Data →
----------------
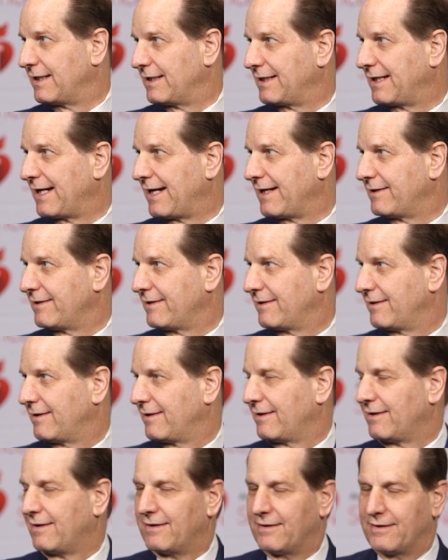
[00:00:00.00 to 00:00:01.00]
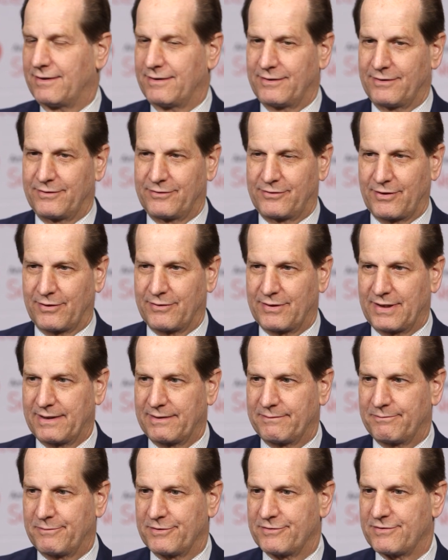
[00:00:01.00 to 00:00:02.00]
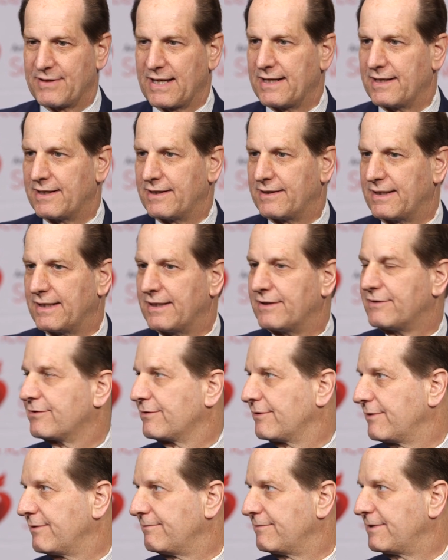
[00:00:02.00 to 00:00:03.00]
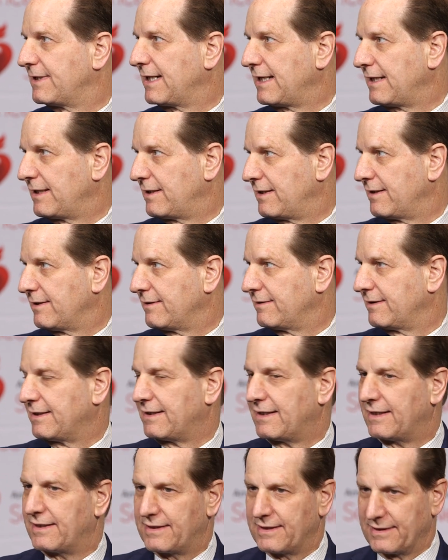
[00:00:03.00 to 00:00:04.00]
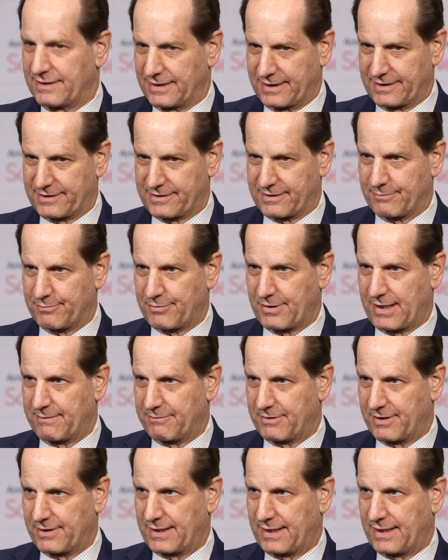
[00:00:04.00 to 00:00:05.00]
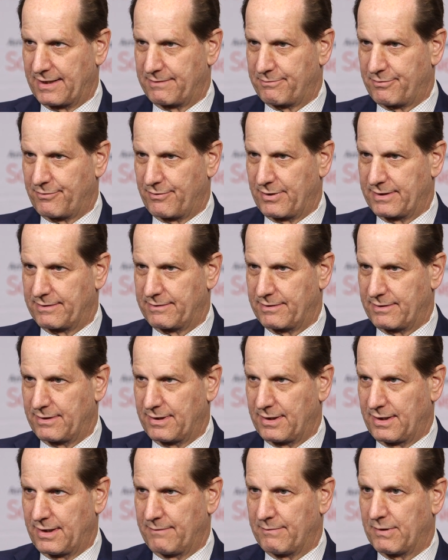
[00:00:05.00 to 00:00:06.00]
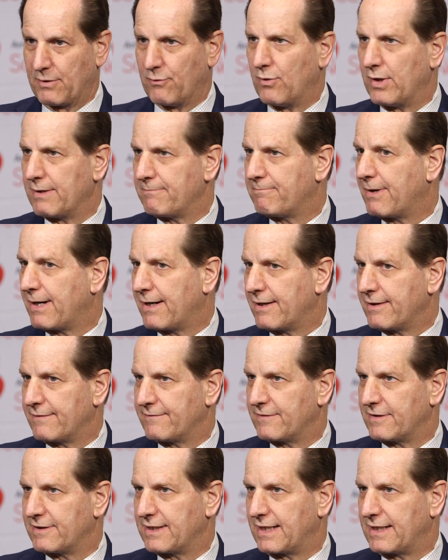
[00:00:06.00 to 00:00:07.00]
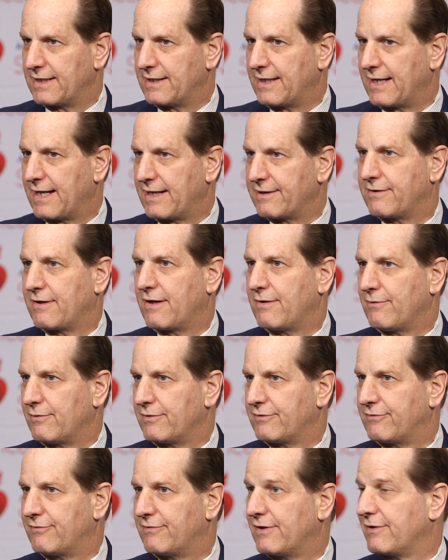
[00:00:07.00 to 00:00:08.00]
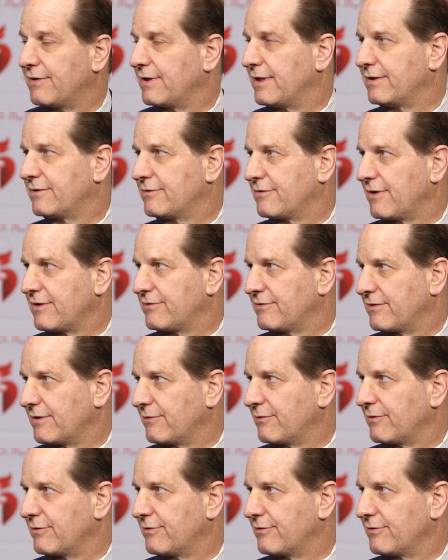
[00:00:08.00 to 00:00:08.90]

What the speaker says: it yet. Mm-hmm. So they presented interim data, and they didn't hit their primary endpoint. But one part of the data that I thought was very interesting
----------------
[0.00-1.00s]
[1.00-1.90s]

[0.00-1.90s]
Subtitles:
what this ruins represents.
----------------
Task brief → Reproduce exactly the lines above starting at the line containing "[00:00:00.00 to 00:00:01.00]" and ending at the line containing "What the speaker", including both, but not the pictures.

Your solution →
[00:00:00.00 to 00:00:01.00]
[00:00:01.00 to 00:00:02.00]
[00:00:02.00 to 00:00:03.00]
[00:00:03.00 to 00:00:04.00]
[00:00:04.00 to 00:00:05.00]
[00:00:05.00 to 00:00:06.00]
[00:00:06.00 to 00:00:07.00]
[00:00:07.00 to 00:00:08.00]
[00:00:08.00 to 00:00:08.90]

What the speaker says: it yet. Mm-hmm. So they presented interim data, and they didn't hit their primary endpoint. But one part of the data that I thought was very interesting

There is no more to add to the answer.